A December 13, 2013 article in the Wall Street Journal entitled "Getting Sued Over Noncompete Agreements" highlights some of the problems when parties sign off on noncompete agreements without adequate planning or forethought.
In particular, the article focuses on middle-aged business owners who sell off their business, and then, after their plans to form a different venture don't pan out, try to re-enter their former line of work, and then end up in costly litigation.
Here's the rub: In some instances, even if these people manage to wriggle out of their non-competes, the victory may prove hollow, because the legal fees they incur in defending the lawsuit may prove prohibitive.
As one of the interviewees for the article wisely observed,
"If you're going to spend more in litigation than paying someone off," he says, "pay them off and move on."
As we've noted elsewhere, perhaps the biggest no-no for people who've sold their business is going back and immediately trying to poach your former clients. In New York, that's known as The Mohawk Doctrine.
Ultimately, the article doesn't really offer much in the way of concrete, practical advice.

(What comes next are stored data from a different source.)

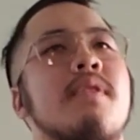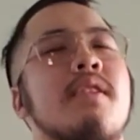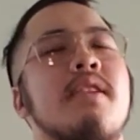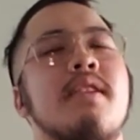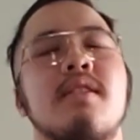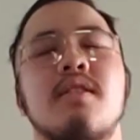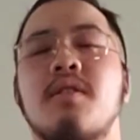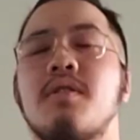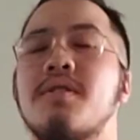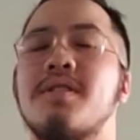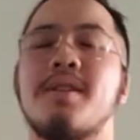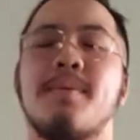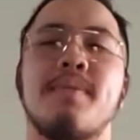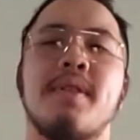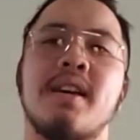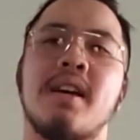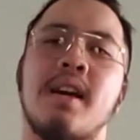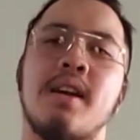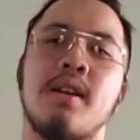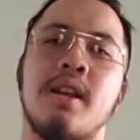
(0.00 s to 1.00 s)
It's all something
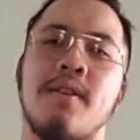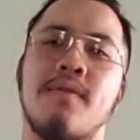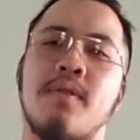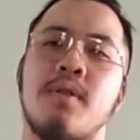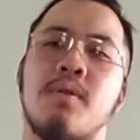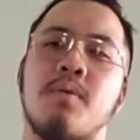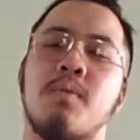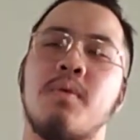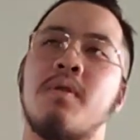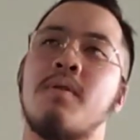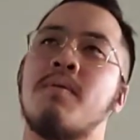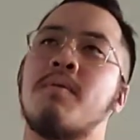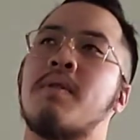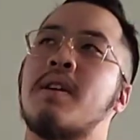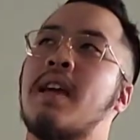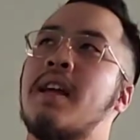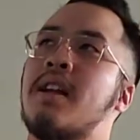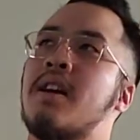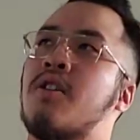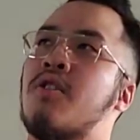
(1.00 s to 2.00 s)
I never will
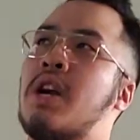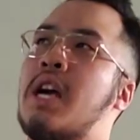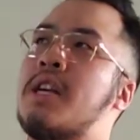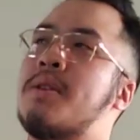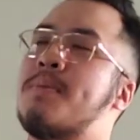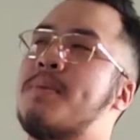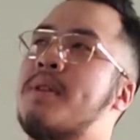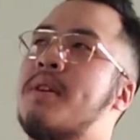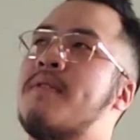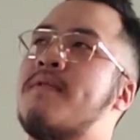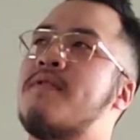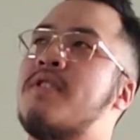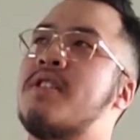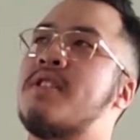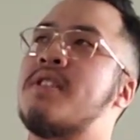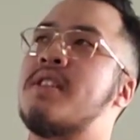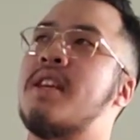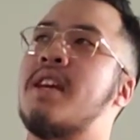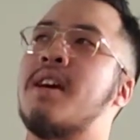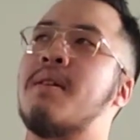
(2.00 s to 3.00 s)
get a grasp of
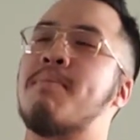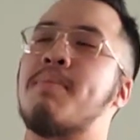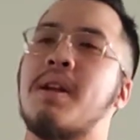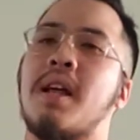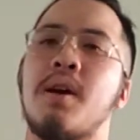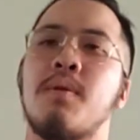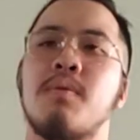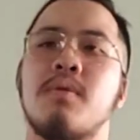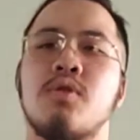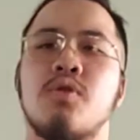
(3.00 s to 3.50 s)
just yet, but I will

But quite frankly, and in all fairness, that is rather hard to do, particularly given that different jurisdictions view noncompetes in radically different ways, with some jurisdictions, like California, all but invalidating them from the outset, and others, like New York, taking a more conservative approach. Moreover, even in the more conservative regions, the applicabiilty and enforceability of the non-compete agreements will vary widely, depending on the nature of the work and employee that is involved.